Contra todas as evidências, a dignidade

João Manso Pinheiro

O combate de Mário Pádua em Angola travou-se ao nível da consciência

A extensa obra de Mário Moutinho de Pádua espelha a humildade, determinação e humanismo de um revolucionário que, vítima de torturas e testemunha dos crimes da «engrenagem» colonialista, nunca abdicou das suas convicções.

Nos longos meses em que acompanhou uma companhia no Norte de Angola, em 1961, não foi só a violência gratuita da acção do exército português que feriu a humanidade do jovem médico Mário Moutinho de Pádua. As orelhas cortadas, penduradas ao pescoço ou guardadas em formol, troféus de uma guerra cobarde; as cabeças de jovens africanos desfeitas à coronhada ou espetadas em paus; a resignação nos olhos dos condenados à tortura e à morte… eram, afinal, apenas a face visível deste conflito.

Ao longo das páginas que escreveu, clandestinamente, durante a sua passagem pela guerra colonial (Guerra em Angola. Diário de Um Médico em Campanha, uma militante compilação dos crimes que testemunhou e de que tomou conhecimento) é notória a angústia do revolucionário face à crescente indiferença dos soldados com quem privava diariamente – jovens pobres, analfabetos e explorados, já esmagados pela «engrenagem» do fascismo.

«A rotina automatiza as reacções». Criava hábitos. Normalizava. A brutalidade era institucional, comandada por chefias sem escrúpulos, corruptas, e inflamada pelo ambiente social fechado da companhia. Cada rapaz sentia a necessidade de exibir a sua força perante os companheiros, de exaltar feitos imaginários, inventar cenários cada vez mais sanguinários.

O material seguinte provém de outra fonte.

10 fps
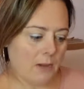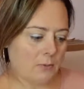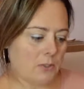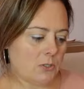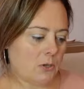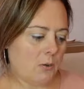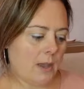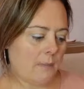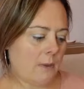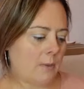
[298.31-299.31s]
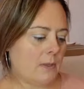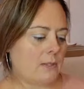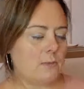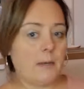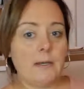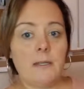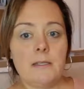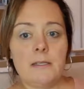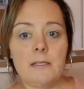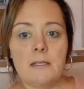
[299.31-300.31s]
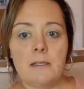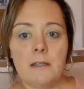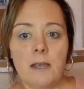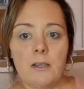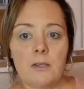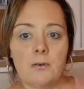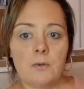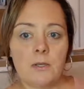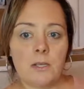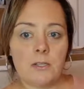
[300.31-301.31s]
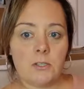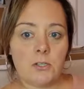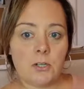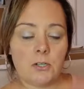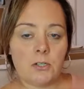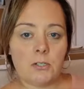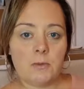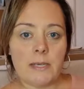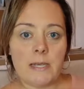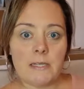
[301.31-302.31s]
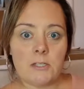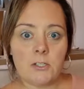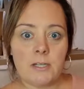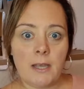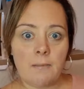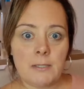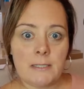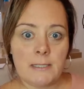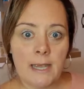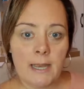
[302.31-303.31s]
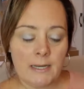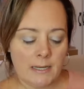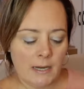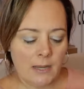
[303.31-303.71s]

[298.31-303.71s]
I was so happy with this one. This is how you would start doing addition up to 10,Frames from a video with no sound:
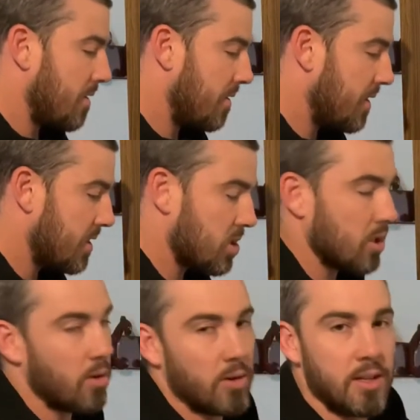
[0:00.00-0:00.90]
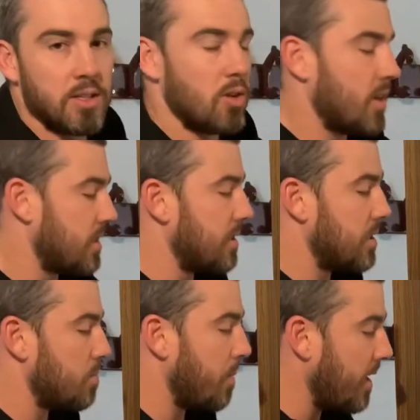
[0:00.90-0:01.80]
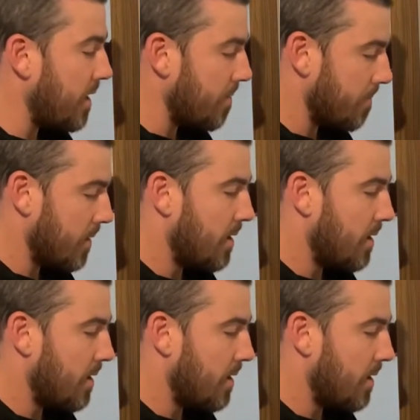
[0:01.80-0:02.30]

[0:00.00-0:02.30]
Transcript: this slot is nice and speedy.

Sonhavam e transpiravam uma violência que, ainda que nada natural, lhes era necessária para enfrentar o medo que os envolvia.

«Só desmascarando as motivações do racismo», escreveu Mário Pádua, era possível reverter este mecanismo de ódio que lhes toldava as mentes e justificava toda a barbárie. No seu processo de consciencialização da tropa, o racismo surge como principal adversário. O ódio racial, patrocinado pelo fascismo, impedia os soldados de compreender o que estava bem à sua vista: pouco os diferenciava, pobres explorados em Portugal, do negro humilhado pelo colonialismo. Ambos estavam apenas a um passo da servidão.

Sem disparar um tiro, o combate de Mário Pádua em Angola travou-se ao nível da consciência. A deserção, em Outubro de 1961, acompanhada pelo cabo Alberto Pinto, também ele militante do PCP, não foi sinónimo de desistência ou cobardia. Pelo contrário. Tratou-se de um exemplo de coragem para toda a sua companhia e, por extensão, para todos os soldados mobilizados para uma guerra que não sentiam sua: não os podiam obrigar a compactuar com o intolerável.

 

«A vingança (...) não conduz à revolução»

No Congo, onde contava refugiar-se, é preso e torturado pelo regime que, meses antes, havia deposto e assassinado o líder anticolonial Patrice Lumumba. Condenado à morte, é resgatado pela intervenção do MPLA. Os próximos anos, até ao 25 de Abril, foram vividos em permanente agitação: livre, entregue, finalmente, à «sinceridade», já «sem mordaça», cumpre o desejo de «exercer medicina para ajudar este povo que foi martirizado por estrangeiros desde o século XV», primeiro na Argélia, na Guiné, depois.

Mário Pádua, descreve o escritor angolano Pepetela no prefácio do livro No Percurso de Guerras Coloniais 1961-1969, «não insiste em queixas contra os maus-tratos e as injustiças sofridas, não só por parte dos congoleses mas também dos angolanos, militantes ou refugiados. Ele compreende a razão de muita desconfiança, pois conhecia como o colonialismo (português, belga, francês ou inglês) rachava a humanidade em partes com ressentimentos quase impossíveis de ultrapassar».

Nas páginas do seu diário, escritas há mais de 62 anos, Mário Moutinho de Pádua exprimia o seu maior receio: «anima-me uma vontade desesperada de impedir que (...) o contacto diário com os assassinos me transforme. Preciso lutar para que isso não suceda, para que nunca me acomode ou me cale».

Nem o fascismo, o racismo, a tortura e o ódio o fizeram esquecer de quem era: um homem humano no mundo. Militante do PCP desde 1959, dedicado comunista até ao momento da sua morte, a 22 de Setembro de 2023, Mário Pádua dá corpo à figura brechtiana de «imprescíndivel», contrapondo a solidariedade aos horrores de um mundo que apodrecia.